During my most recent marketing work at Oregon State University as faculty (non-teaching) from 2015-21, I did a range of marketing projects including being the editor of a magazine for donors (issues are available at ir.library.oregonstate.edu/collections/0v838729r?locale=en) and overseeing and mentoring graphic design students. Here’s what Phoenix Dawn Thomas, a superb graphic design intern that I supervised for two years, kindly had to say about me and our work together:
“Dan’s many strengths have made my experience…by far the best work experience I have had to-date. If my job could go beyond a student position, I would want to continue working under his guidance and expertise because he offers the eye of a designer, the mind of a writer, the principles of a leader and the heart of a friend. He is the best sort of person to have on a team because he brings out the best work in those around him.”
Formal Higher Education
I earned bachelor’s and master’s degrees from the University of Oregon in Mass Communications with an emphasis in cinema history, theory and analysis. I did some teaching while a graduate teaching fellow along with part-time jobs in video production as an undergraduate—and sold a lot of beer at the Hilyard Street Market just off campus (it’s still there) while living a block away in a big old house with 13 roommates (not recommended, but it was cheap). My wide-ranging interests also included coursework at the University of Minnesota, Minnesota State University-Mankato, Western Washington University, Fairhaven College and Lane Community College. I also found long-range hitchhiking in my late teens and early 20s to be its own educational endeavor.

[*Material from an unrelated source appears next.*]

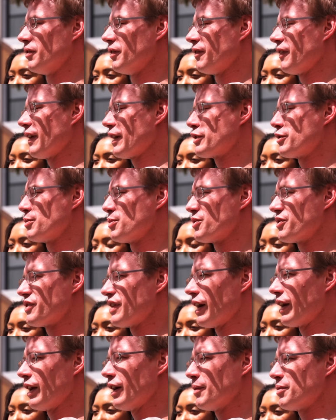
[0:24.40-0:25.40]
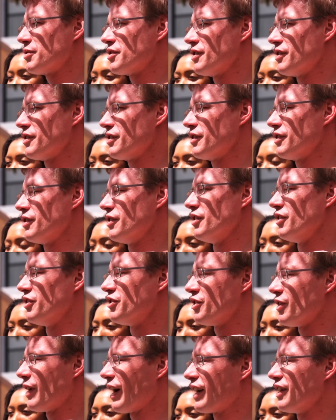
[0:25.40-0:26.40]
with flexible study options,
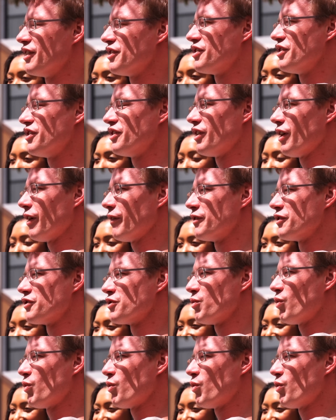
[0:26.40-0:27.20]
Durack Institute offers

Current Home and Personal Life
When I’m not traveling, I enjoy our historic home on Friendly Street in the vibrant and funky Friendly neighborhood in Eugene, the second-largest city in Oregon, with longtime partner and traveling companion Paula Staight and our incredible black cat. Having lived previously in other states, I’m still enamored with the western edge of the Northwest, the people who choose to live here and the region’s landscape, culture, food, beer and wine.

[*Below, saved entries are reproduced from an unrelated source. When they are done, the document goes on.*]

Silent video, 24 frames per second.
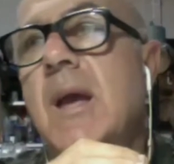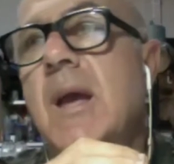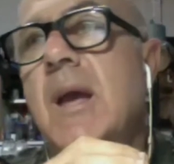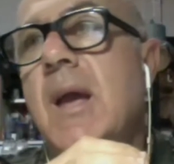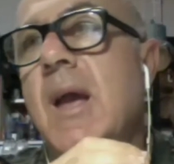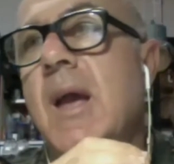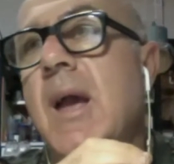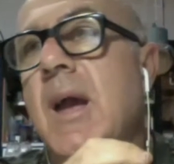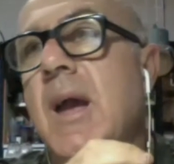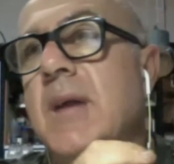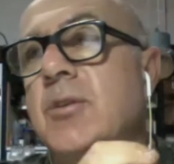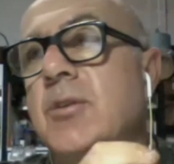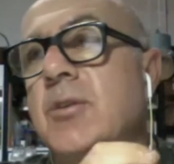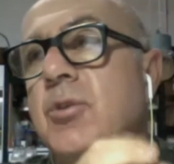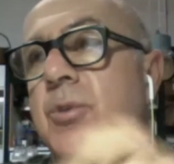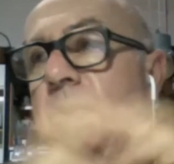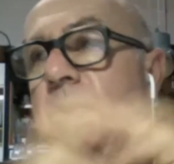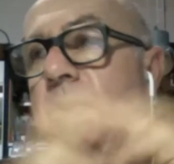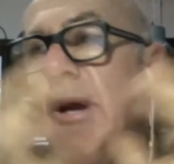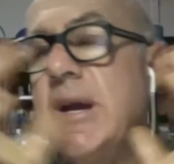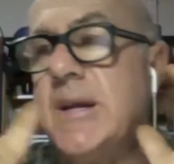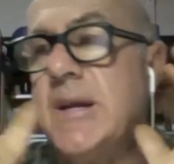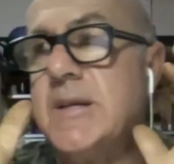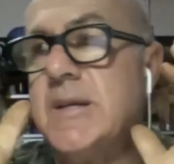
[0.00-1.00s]
and
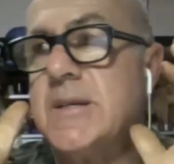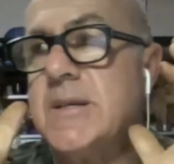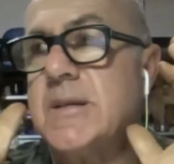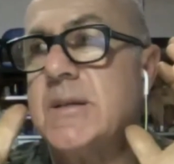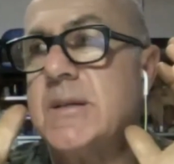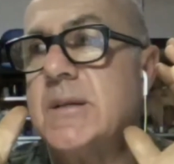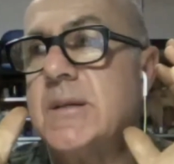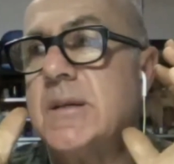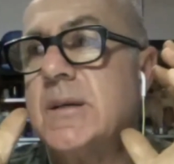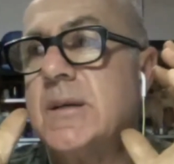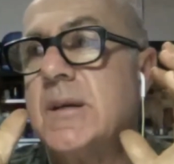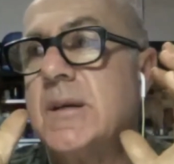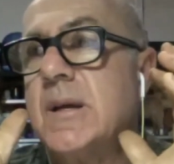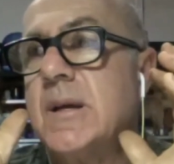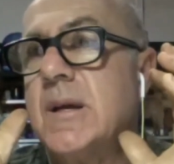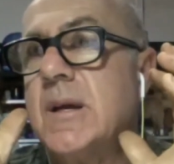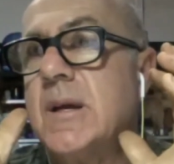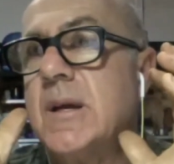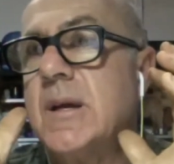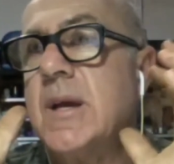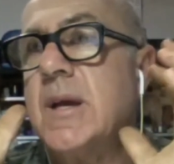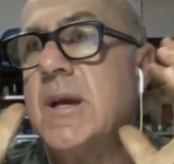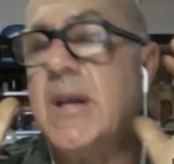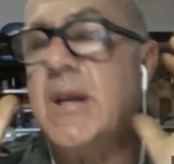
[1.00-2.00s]
create
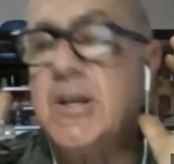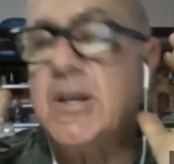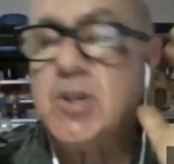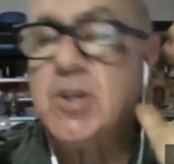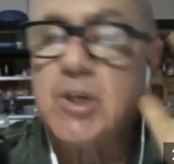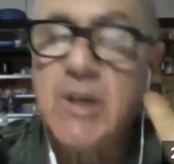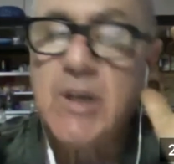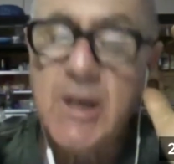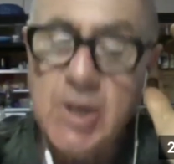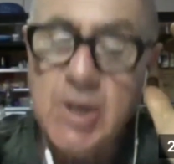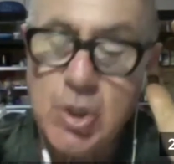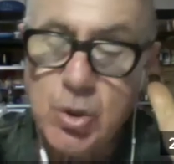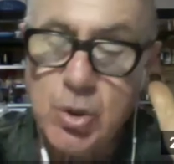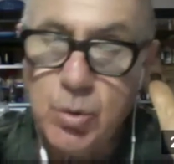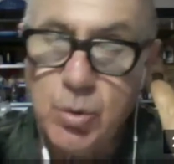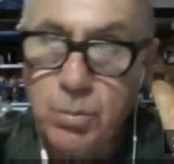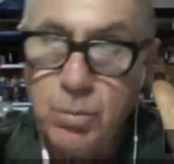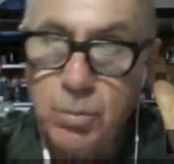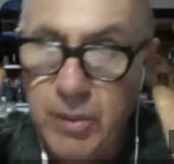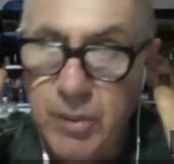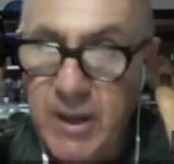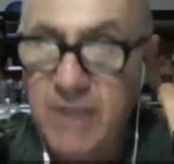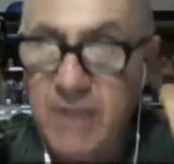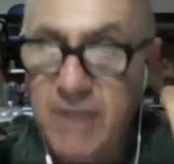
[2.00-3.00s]
an educational
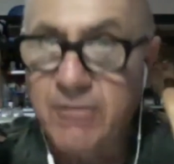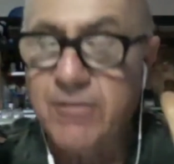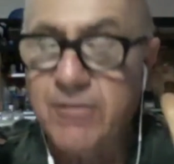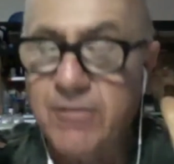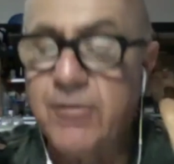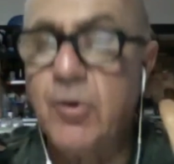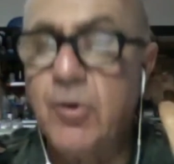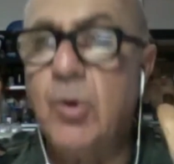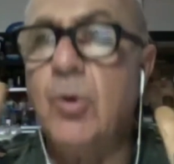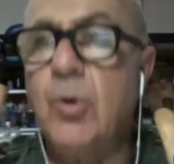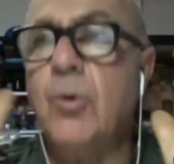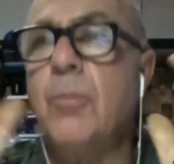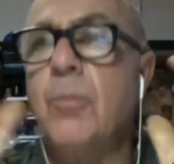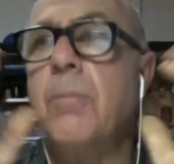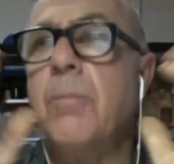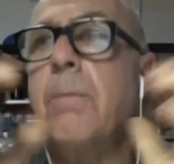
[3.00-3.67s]
platform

I previously lived in Minnesota, Iowa, Washington and Yellowstone National Park (where I managed the book and photo department at the big store at Old Faithful and, yes, saw some bears up close, hiked and backpacked a lot, and really got to focus on photography for the first time). In addition to my acquired family here in Oregon, I still have some family in and around Mankato, Minnesota, and donated a kidney to a brother in 2016 at the Mayo Clinic in Rochester, Minnesota, an event that transformed his life and also mine in wondrous ways that were as profound as they were unexpected. Put simply, donating to others improves their lives and your own. Many thanks to the literally hundreds of people at Mayo who played a role in making it happen.